Dificuldades no plural
Dezembro chegou, o que significa que mais um ano está terminando. Mais alguns dias e o Natal e o Ano Novo passarão num piscar de olhos. Abre-se a temporada das avaliações, das promessas e das projeções para 2020. Nesse processo reflexivo, cada um faz a sua análise sobre a própria conduta, verifica os erros e acertos e tenta encontrar a posição em que se enquadra nesse conturbado mundo de hoje. Cada percepção é única, portanto tem gente que toca a vida para frente sem prestar muita atenção ao calendário e as nuances da modernidade. Afinal, nem sempre dá para encontrar as respostas para todas as perguntas ou propor soluções ideais para antigos e novos problemas. Para muitos, essa busca pelos significados de situações e do sentido da vida torna-se um processo muito angustiante.
Para ajudar nessa avaliação coletiva e de entendimento das grandes transformações da atualidade, há quatro anos, a consultoria Cause/Idea Big Data faz uma pesquisa para eleger a palavra do ano no Brasil. Cerca de 1,5 mil pessoas foram entrevistadas em todas as regiões do país. As sintomáticas e reveladoras palavras que retratam o estado de espírito da nação, dos últimos três anos, foram corrupção (2016), indignação (2017) e mudança (2018). A palavra do ano significa uma espécie de farol sobre o sentimento geral da opinião pública. Mesmo que o resultado da pesquisa seja com base em uma amostra, as três primeiras palavras captam muito bem o que aconteceu no país recentemente e possuem uma correlação entre si. Pelo raciocínio da sabedoria popular, o estarrecedor desvelo de uma corrupção sem precedentes faz brotar o sentimento de indignação e a necessidade de mudança.
Agora, em 2019, os brasileiros apontaram a palavra “dificuldades” no plural. Para não passar despercebido! Há muito tempo que não há nada de singular no sofrimento do povo brasileiro. Os desafios sempre são árduos, por vezes gigantescos e se apresentam em muitas frentes. Quando as adversidades entram em pauta, com razão, o primeiro obstáculo que aparece está associado à crise econômica que tem como consequência mais grave o desemprego. O país vai fechar o ano com 12 milhões de pessoas fora do mercado de trabalho, sem contar os que estão na economia informal, os jovens que não conseguem o primeiro emprego ou idosos que ainda poderiam estar na ativa, mas não encontram oportunidades. O Brasil ainda tem um enorme contingente populacional abaixo da linha da pobreza. Para tristeza geral, bem na época das festas, o preço da carne disparou.

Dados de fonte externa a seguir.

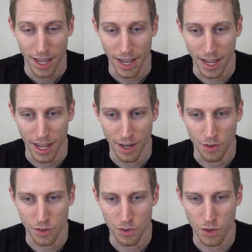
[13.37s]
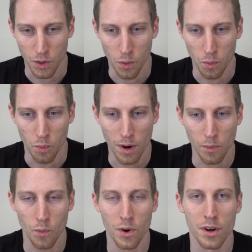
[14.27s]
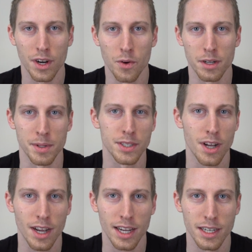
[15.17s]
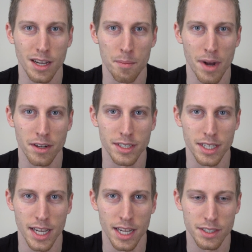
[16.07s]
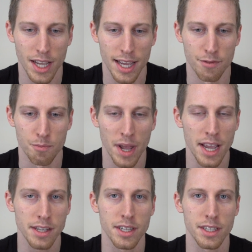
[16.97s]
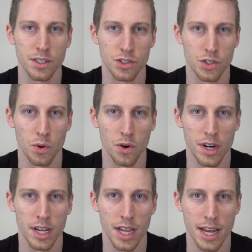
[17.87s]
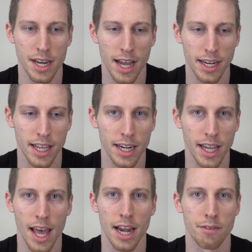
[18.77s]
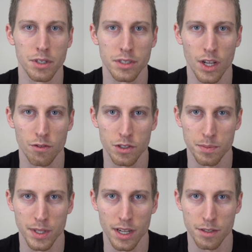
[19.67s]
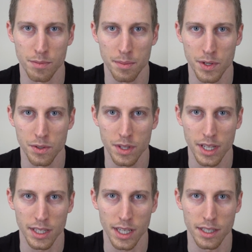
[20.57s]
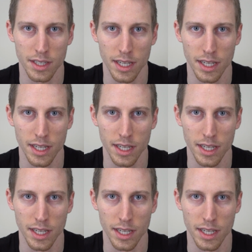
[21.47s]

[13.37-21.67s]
And so what we're going to be talking about today is kind of pacing the story and not getting ahead of yourself just because maybe you think thatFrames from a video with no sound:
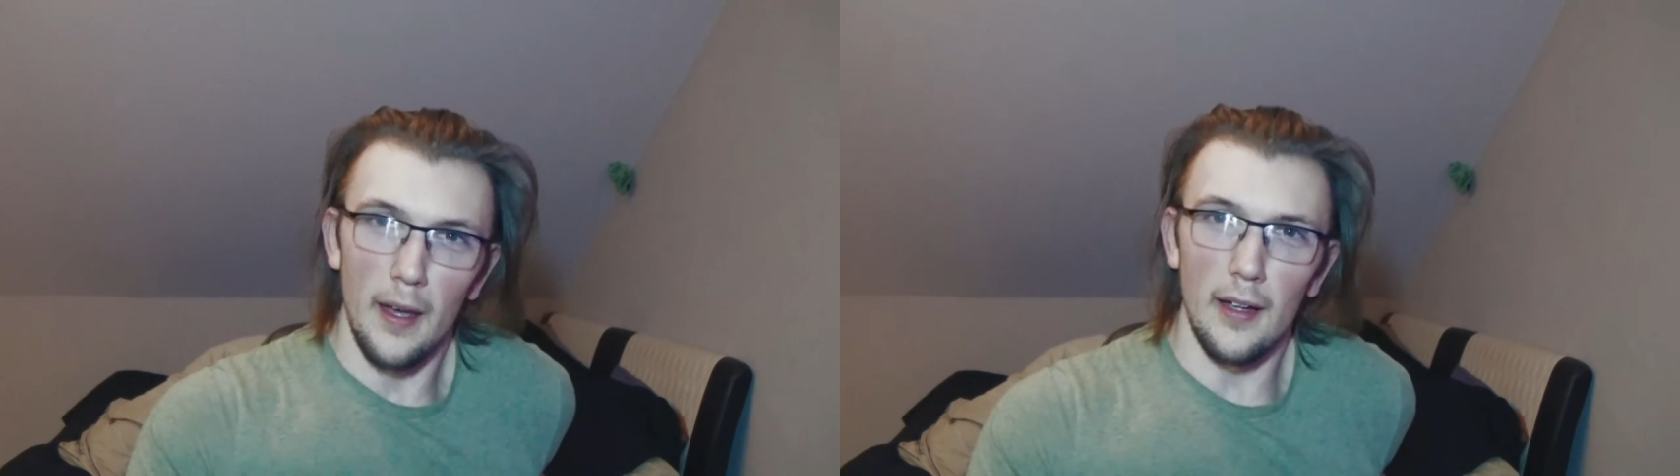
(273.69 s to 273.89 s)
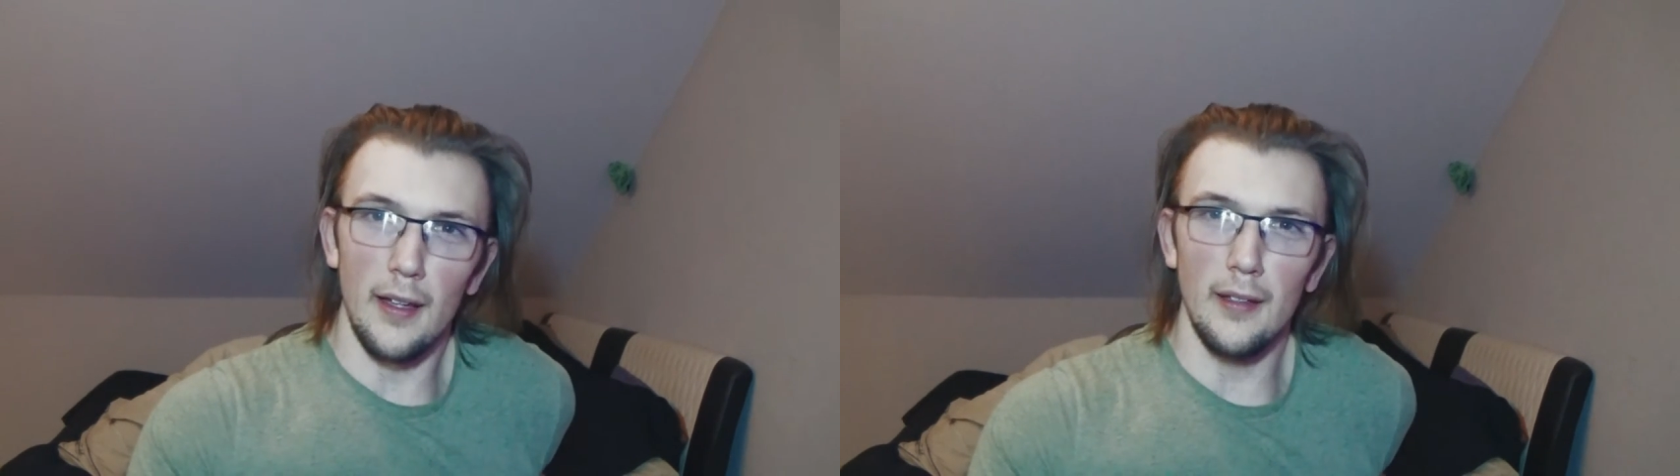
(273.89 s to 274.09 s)

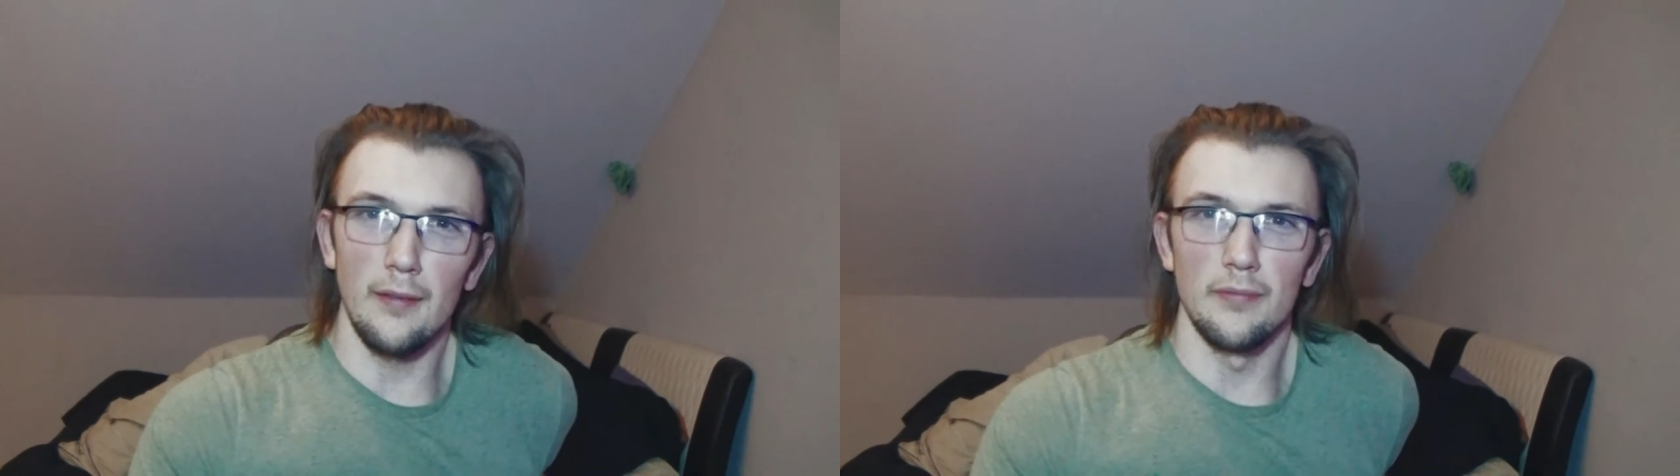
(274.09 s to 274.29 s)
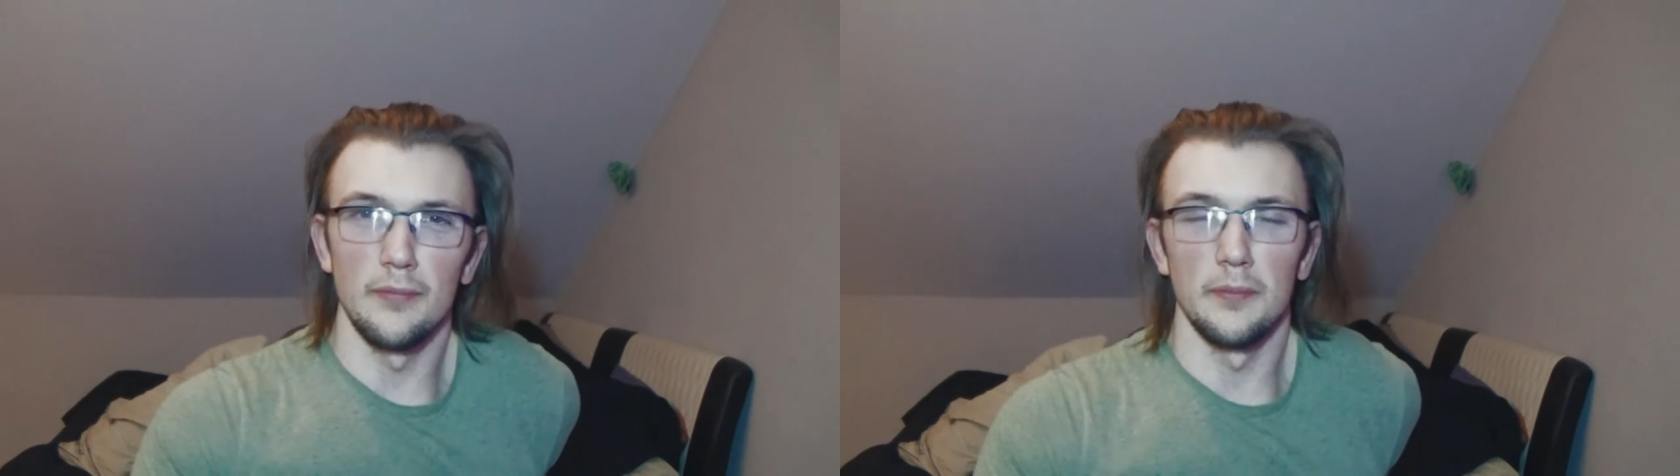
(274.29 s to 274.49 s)

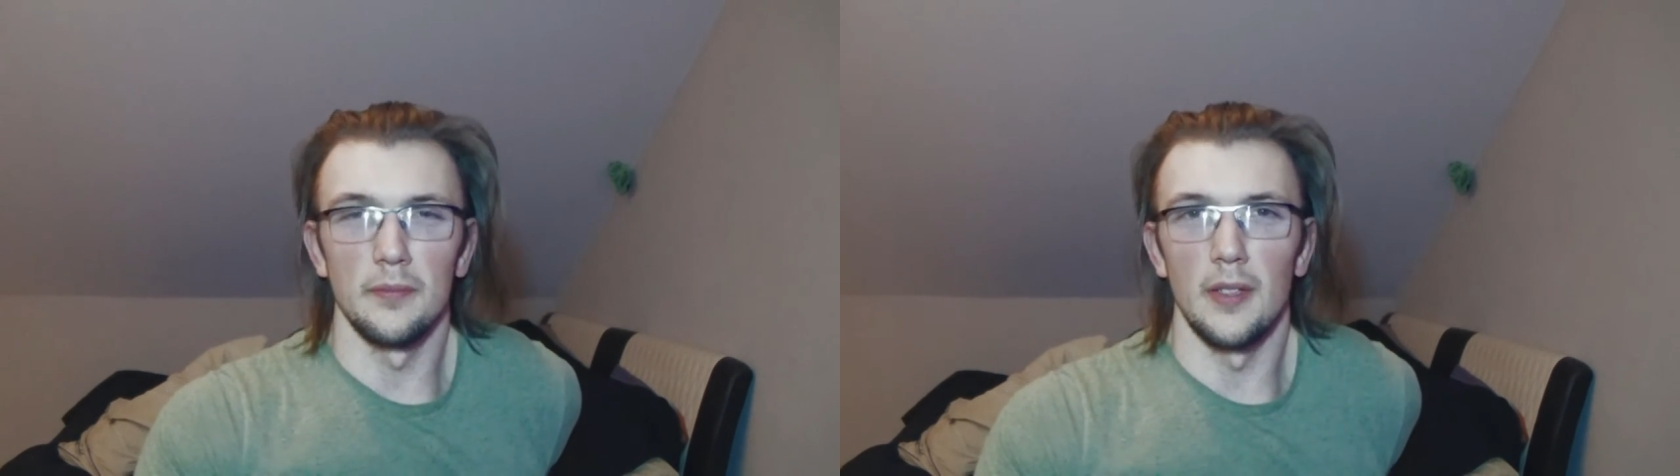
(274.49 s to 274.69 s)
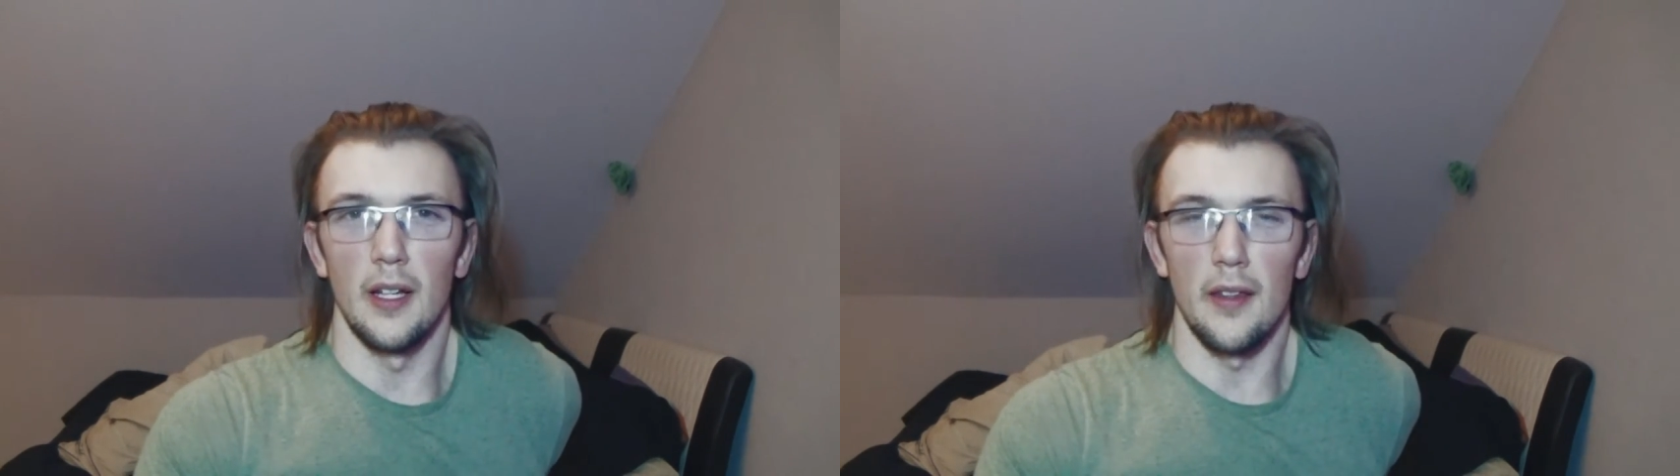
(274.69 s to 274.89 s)
again,
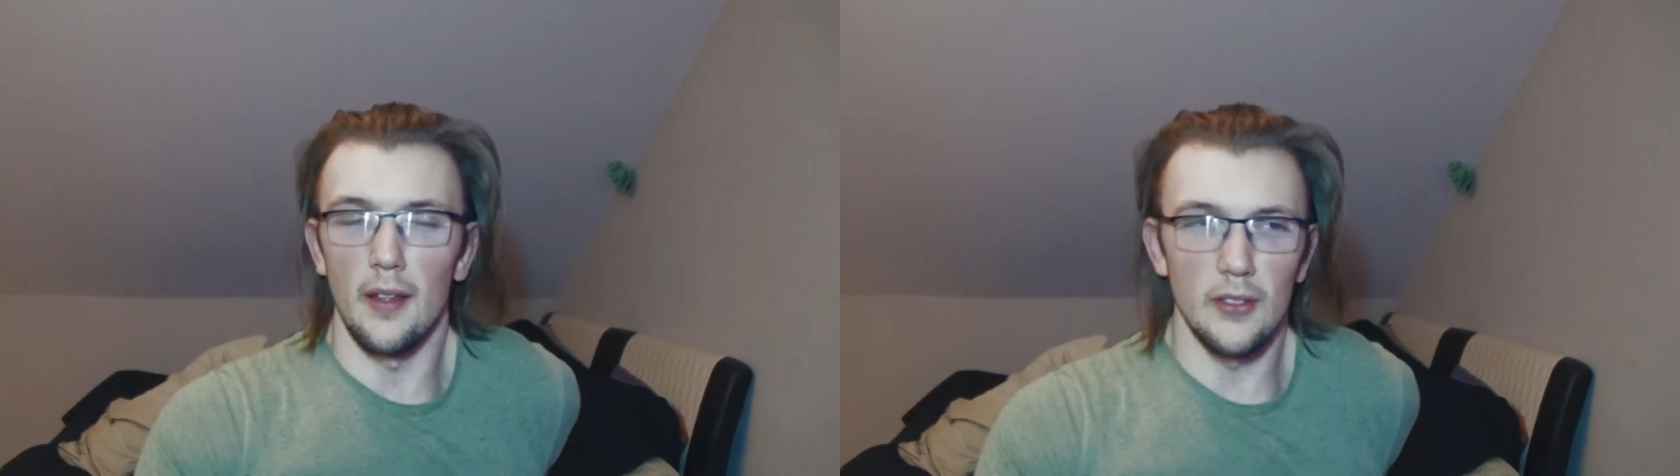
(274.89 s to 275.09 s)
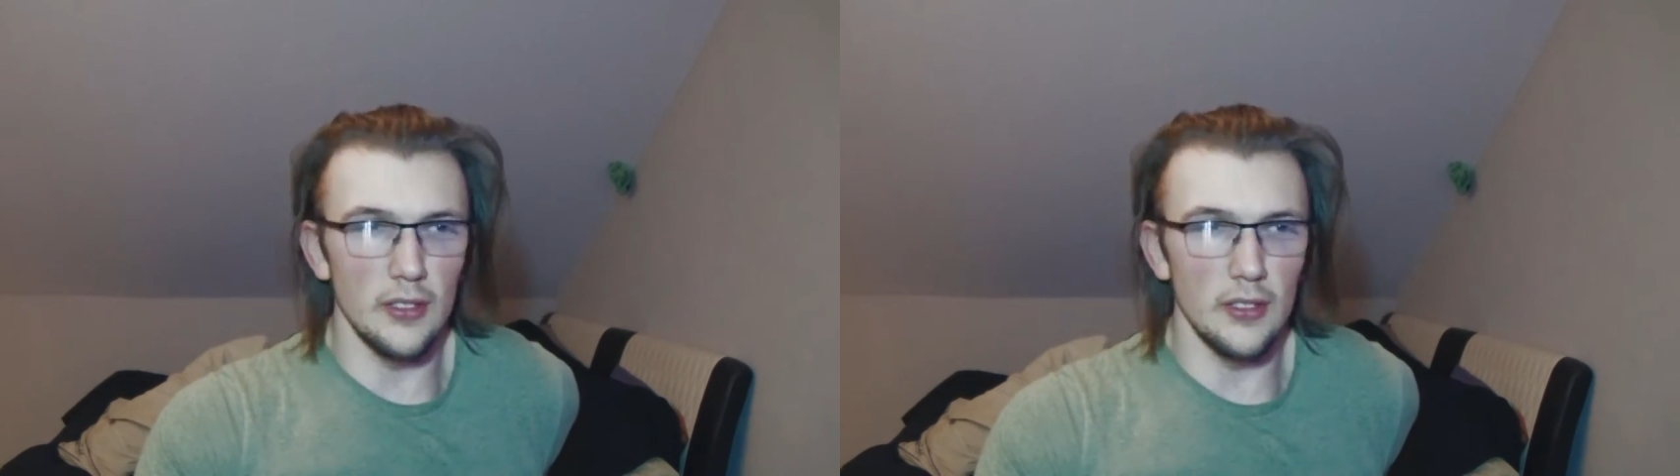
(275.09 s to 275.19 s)
things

Embora a economia seja determinante em uma sociedade, muitos outros aspectos importantes precisam ser levados em conta na hora de denominar o ano que está terminando. O tempo passa e não há regressão da desigualdade econômica, pelo contrário, a diferença entre ricos e pobres só aumenta e ainda com um agravante. No cerne dessa injustiça social está embutida uma secular segregação racial que faz com que os pobres do país sejam uma população majoritariamente negra. Dessa distorção deriva um grave preconceito racial que produziu tantos episódios lamentáveis em 2019.
Temos ainda que conviver com índices precários de segurança, educação pública de baixa qualidade e um sistema de saúde que precisa de novos investimentos. À medida que o tempo passa fica mais evidente a precariedade da infraestrutura do país. Esses são os problemas palpáveis, mas ainda existem os conflitos acesos pelo rastilho da intolerância e do radicalismo. A própria pesquisa também revelou outra perspectiva que faz parte do momento atual e acompanha o perfil dos brasileiros. Em segundo e em terceiro lugar na pesquisa apareceram as palavras esperança e renovação que podem dar um novo ânimo para vencer a lista das dificuldades que serão enfrentadas em 2020.